This calls for a word-for-word copy of all the data, with each picture removed.

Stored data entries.
============================================================

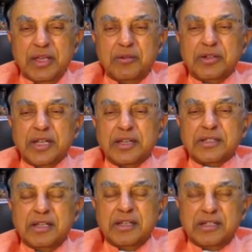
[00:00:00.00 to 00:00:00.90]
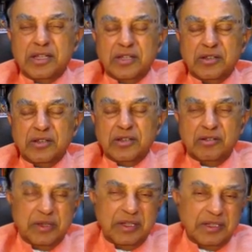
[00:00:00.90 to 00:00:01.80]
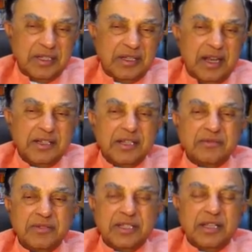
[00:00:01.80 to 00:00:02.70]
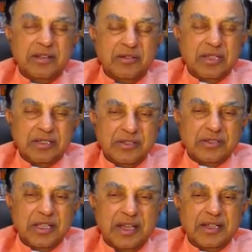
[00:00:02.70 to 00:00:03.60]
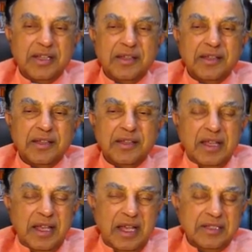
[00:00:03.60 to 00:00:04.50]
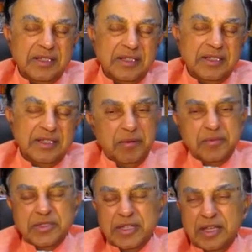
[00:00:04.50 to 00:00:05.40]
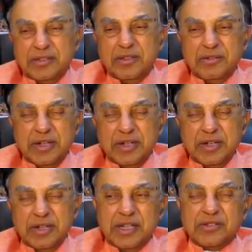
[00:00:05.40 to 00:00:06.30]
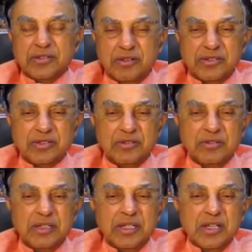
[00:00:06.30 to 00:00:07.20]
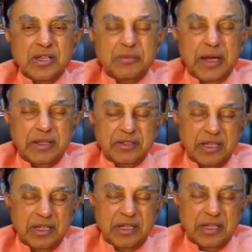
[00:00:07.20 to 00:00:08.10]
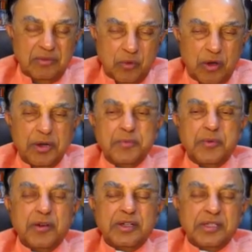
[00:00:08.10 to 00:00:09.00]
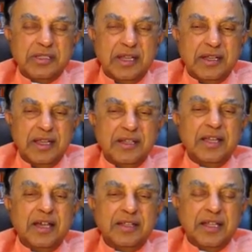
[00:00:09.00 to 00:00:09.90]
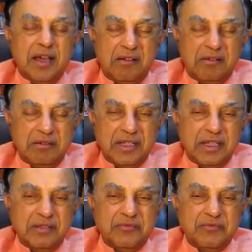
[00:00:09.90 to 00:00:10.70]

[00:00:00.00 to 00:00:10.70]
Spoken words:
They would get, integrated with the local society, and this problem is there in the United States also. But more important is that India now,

============================================================

Exercise answer.
[00:00:00.00 to 00:00:00.90]
[00:00:00.90 to 00:00:01.80]
[00:00:01.80 to 00:00:02.70]
[00:00:02.70 to 00:00:03.60]
[00:00:03.60 to 00:00:04.50]
[00:00:04.50 to 00:00:05.40]
[00:00:05.40 to 00:00:06.30]
[00:00:06.30 to 00:00:07.20]
[00:00:07.20 to 00:00:08.10]
[00:00:08.10 to 00:00:09.00]
[00:00:09.00 to 00:00:09.90]
[00:00:09.90 to 00:00:10.70]

[00:00:00.00 to 00:00:10.70]
Spoken words:
They would get, integrated with the local society, and this problem is there in the United States also. But more important is that India now,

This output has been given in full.